**Exercise requirements:** Retype every record exactly. Skip the images.

**Record set:**
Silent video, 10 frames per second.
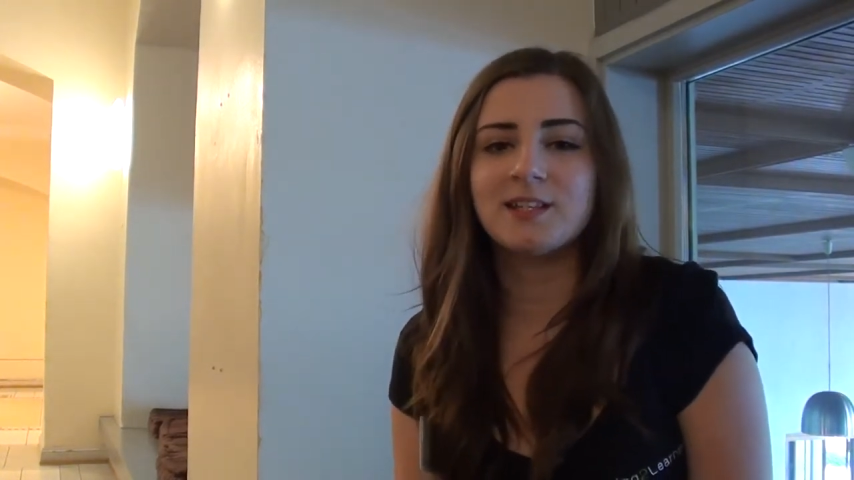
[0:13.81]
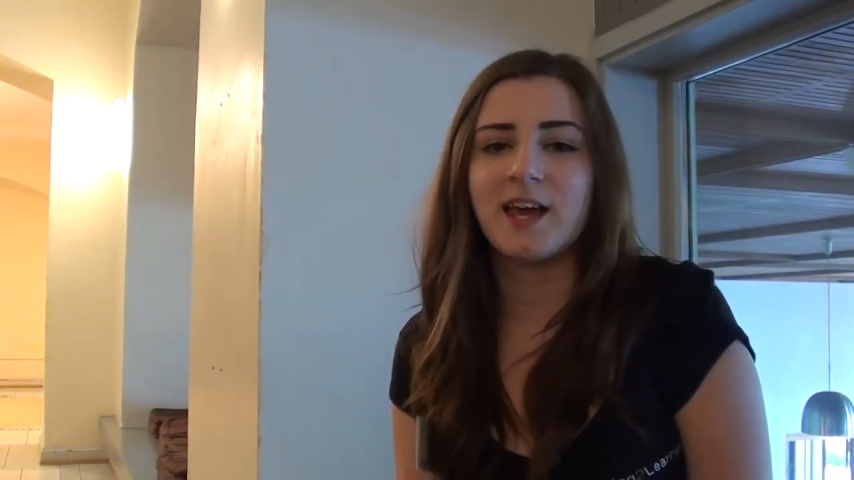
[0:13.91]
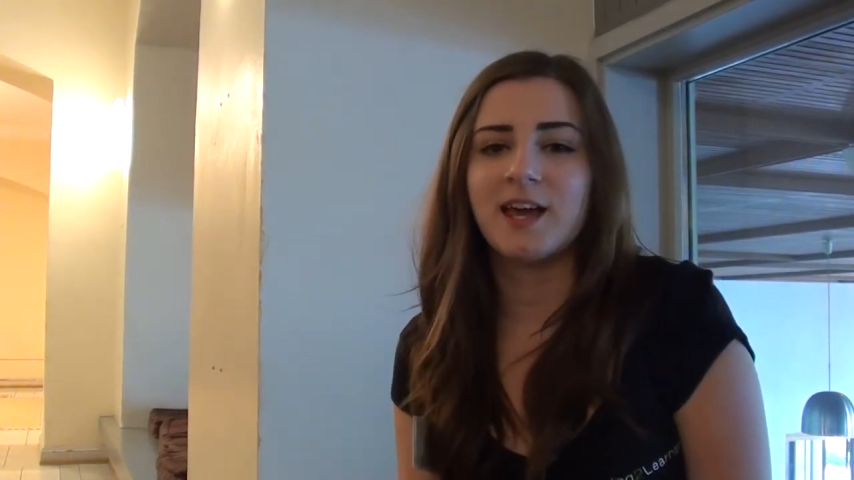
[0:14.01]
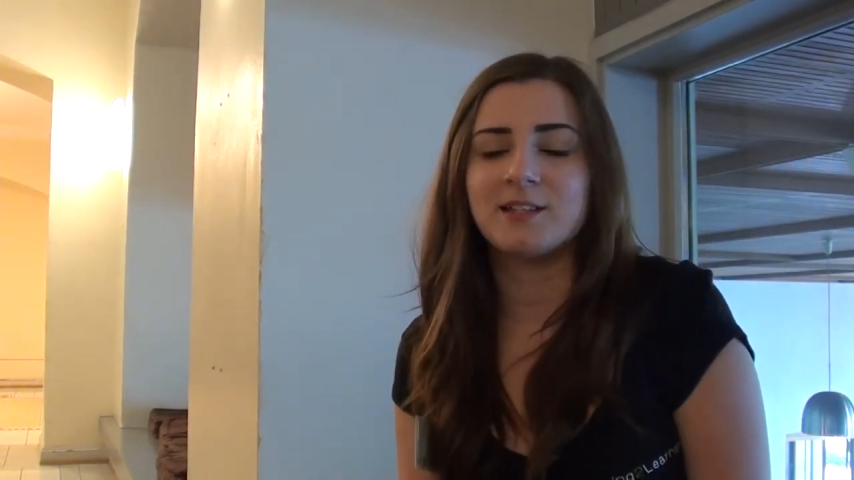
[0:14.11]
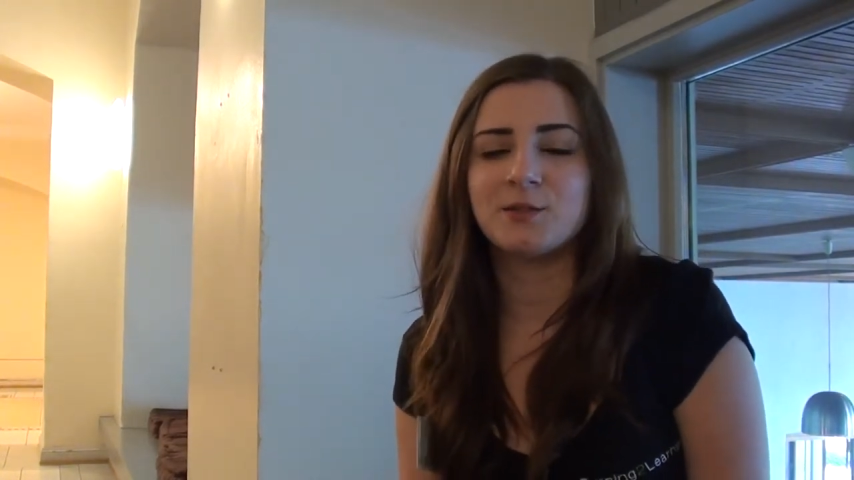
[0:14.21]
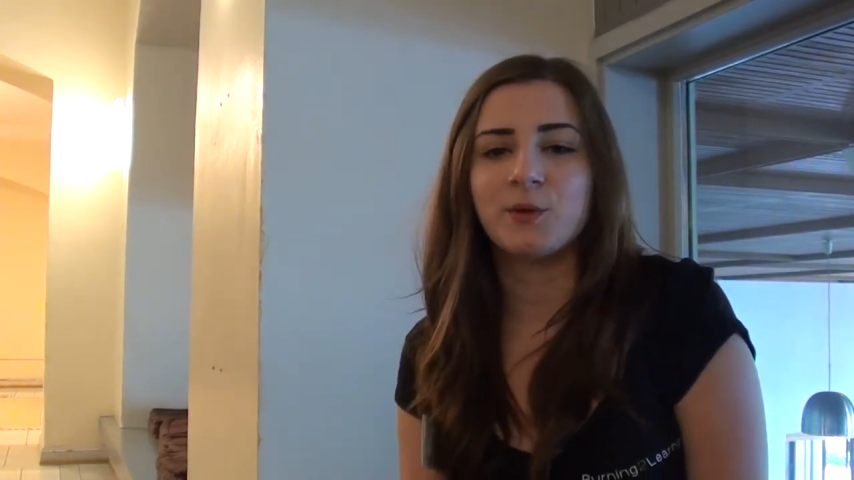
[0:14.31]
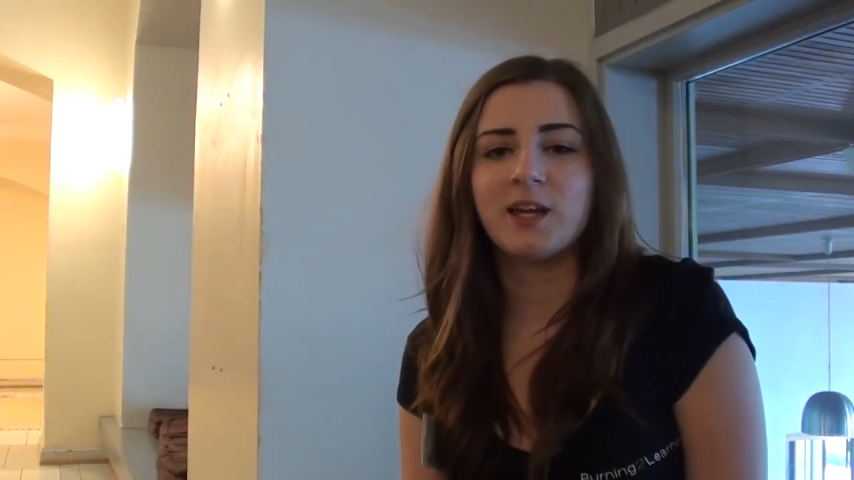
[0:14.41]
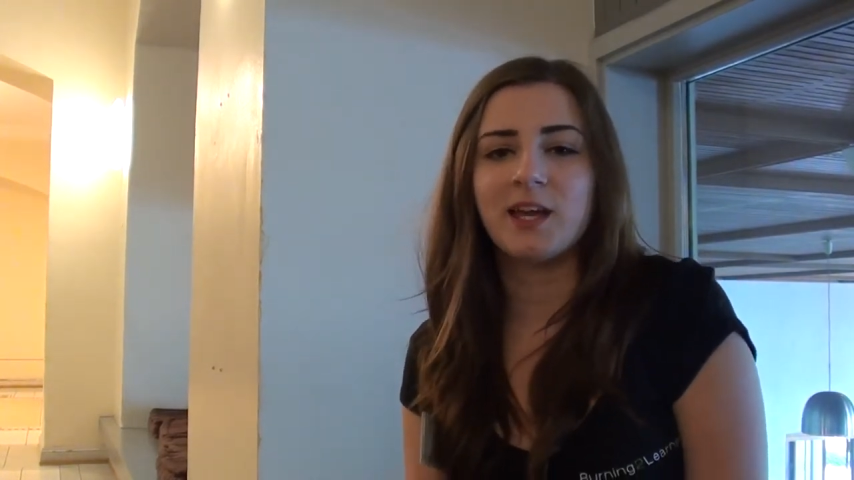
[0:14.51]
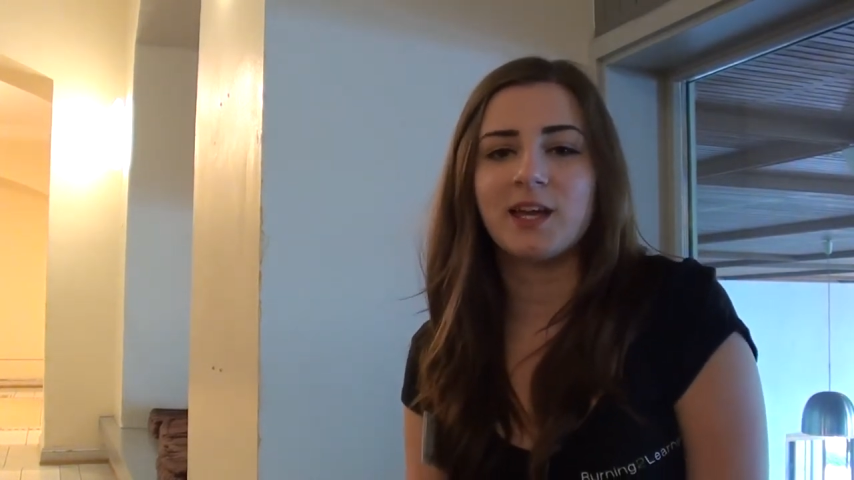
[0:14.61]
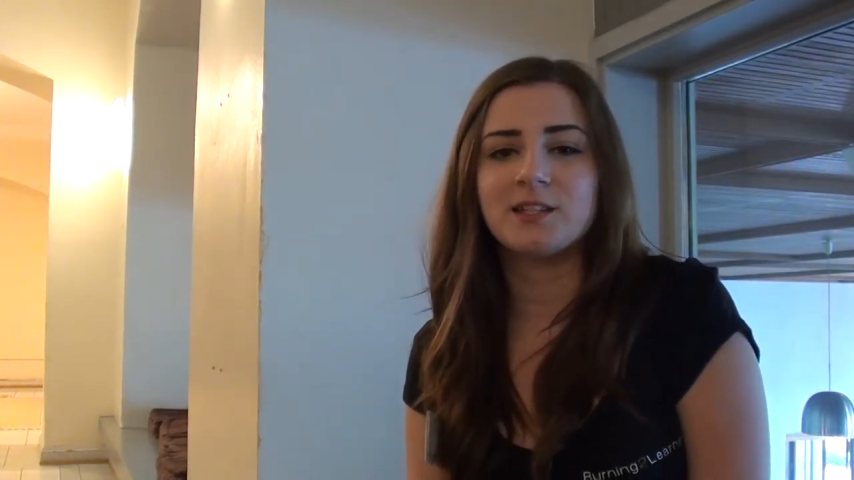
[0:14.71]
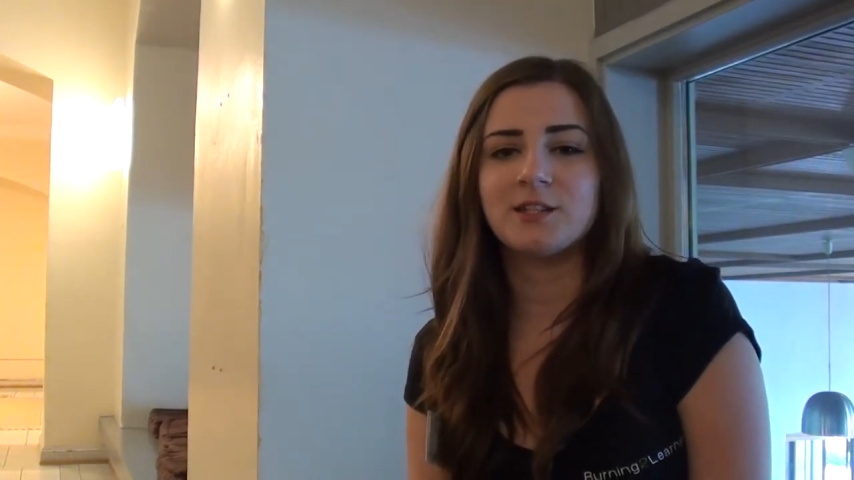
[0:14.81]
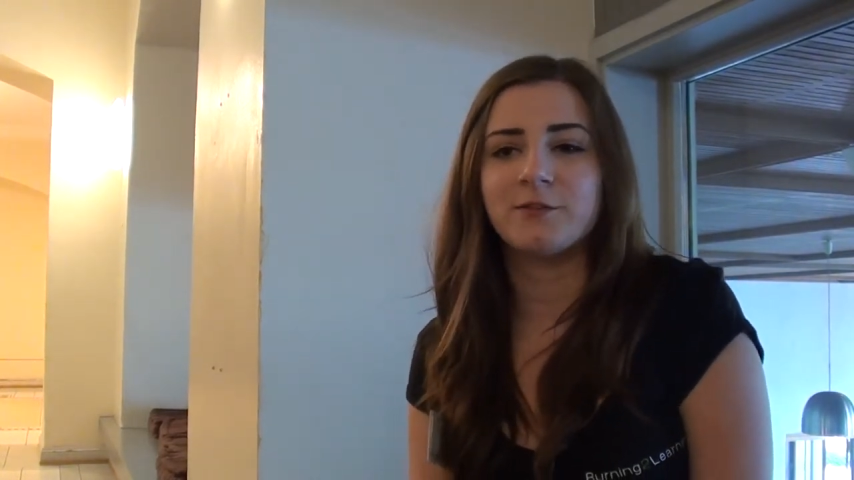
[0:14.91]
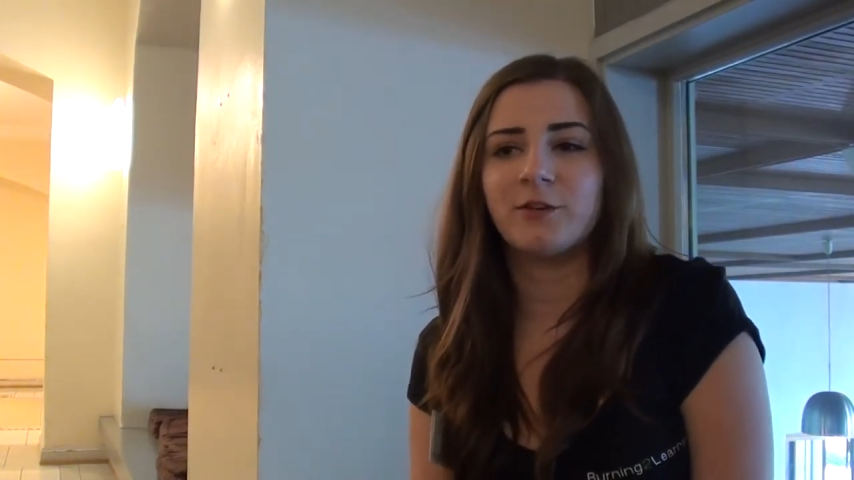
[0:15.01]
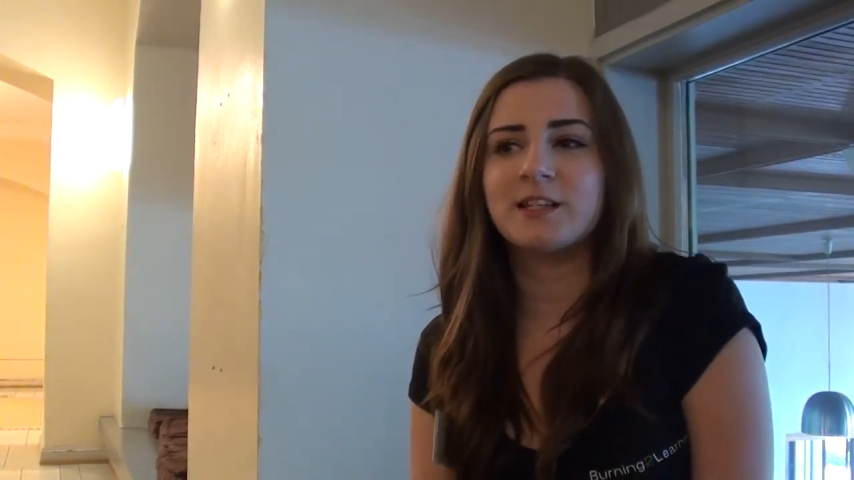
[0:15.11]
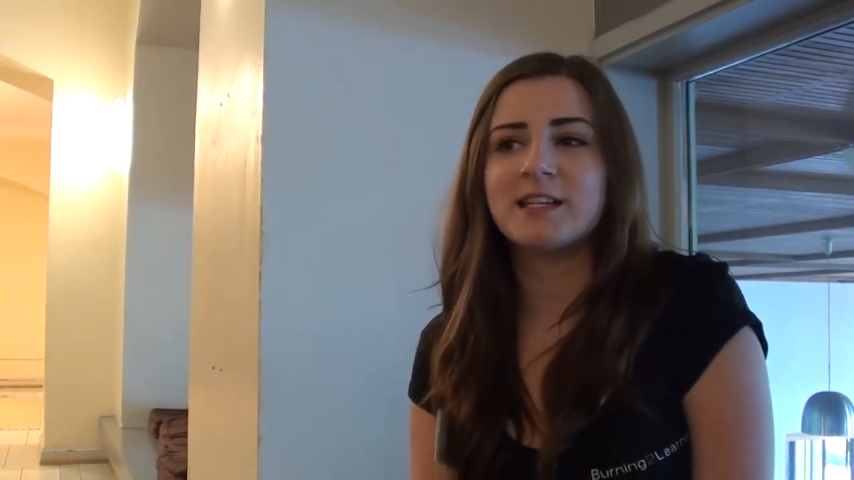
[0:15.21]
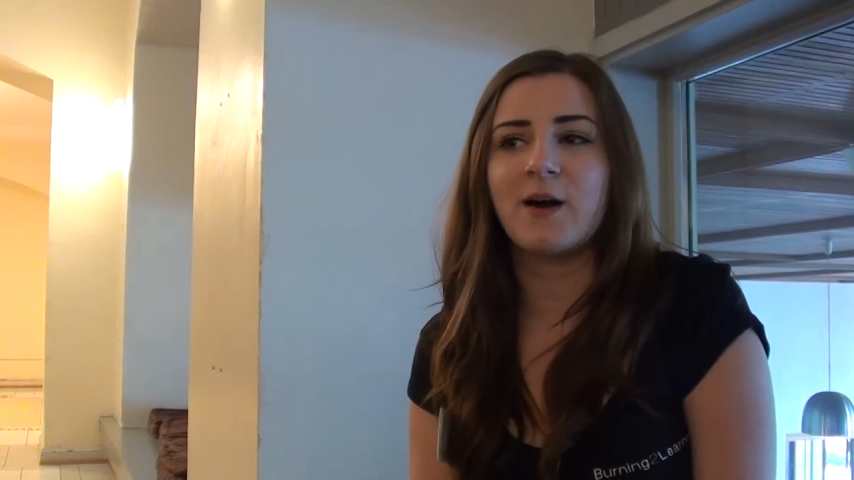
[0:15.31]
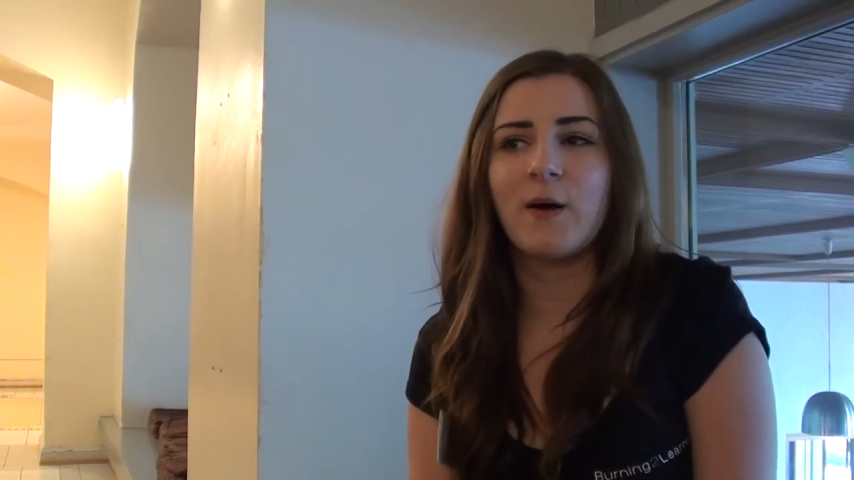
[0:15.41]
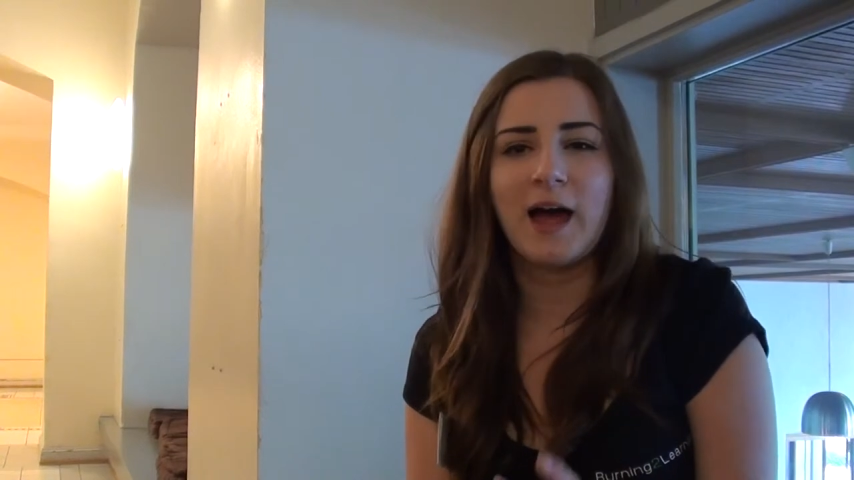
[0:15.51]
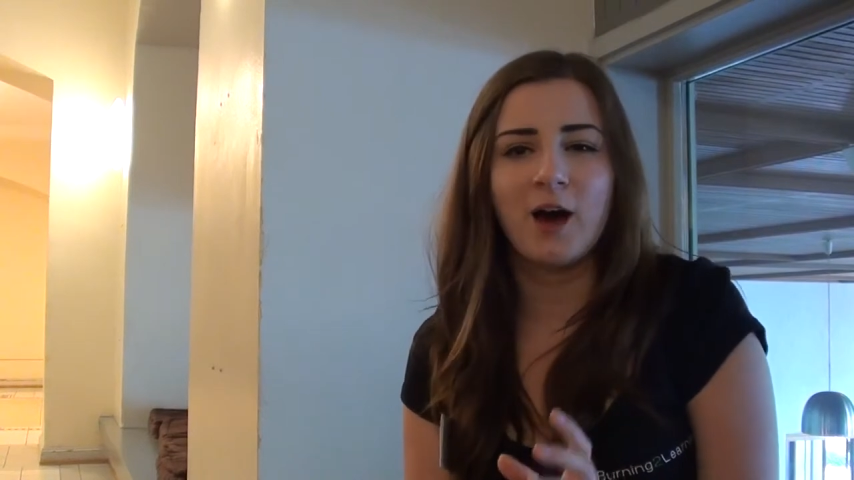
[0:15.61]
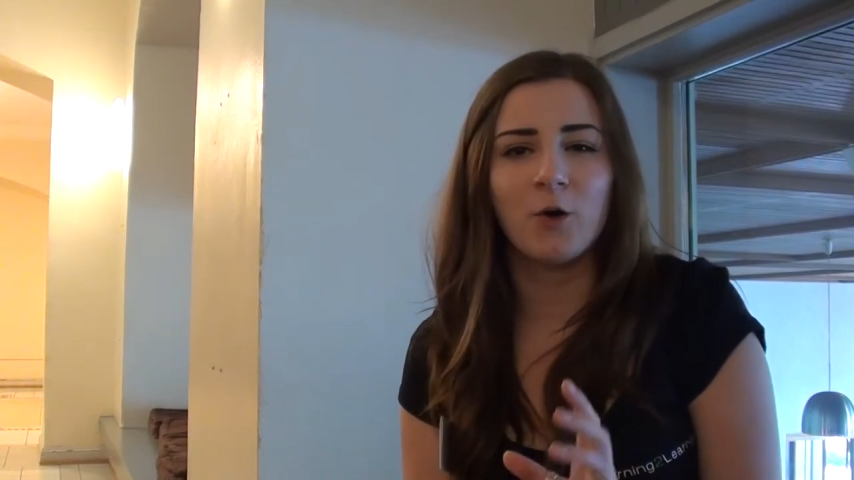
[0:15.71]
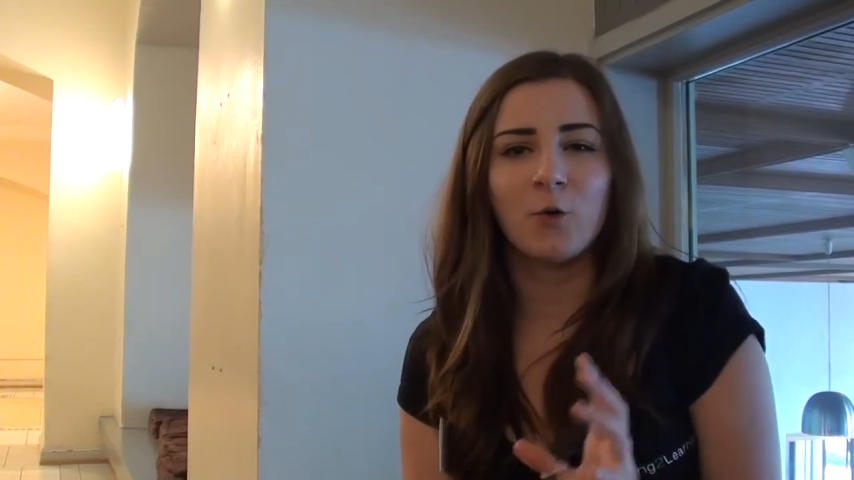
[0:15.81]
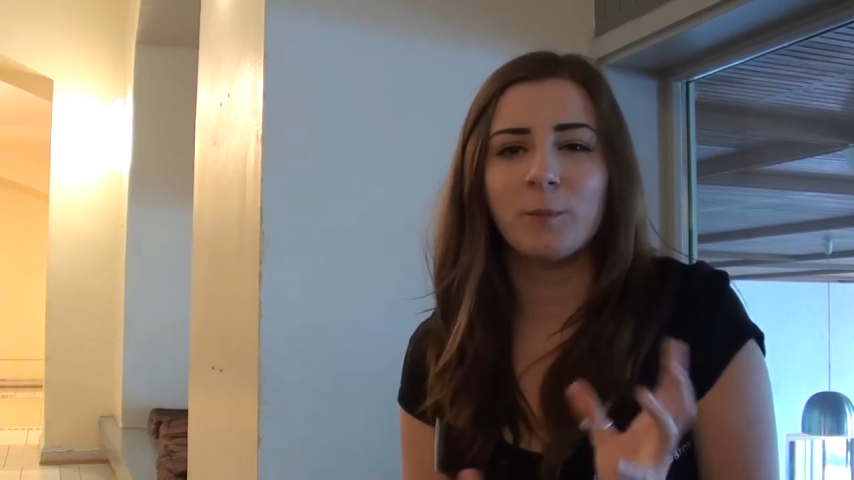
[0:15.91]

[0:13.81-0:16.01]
and we're here to find out how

**Result of the task:**
Silent video, 10 frames per second.
[0:13.81]
[0:13.91]
[0:14.01]
[0:14.11]
[0:14.21]
[0:14.31]
[0:14.41]
[0:14.51]
[0:14.61]
[0:14.71]
[0:14.81]
[0:14.91]
[0:15.01]
[0:15.11]
[0:15.21]
[0:15.31]
[0:15.41]
[0:15.51]
[0:15.61]
[0:15.71]
[0:15.81]
[0:15.91]

[0:13.81-0:16.01]
and we're here to find out how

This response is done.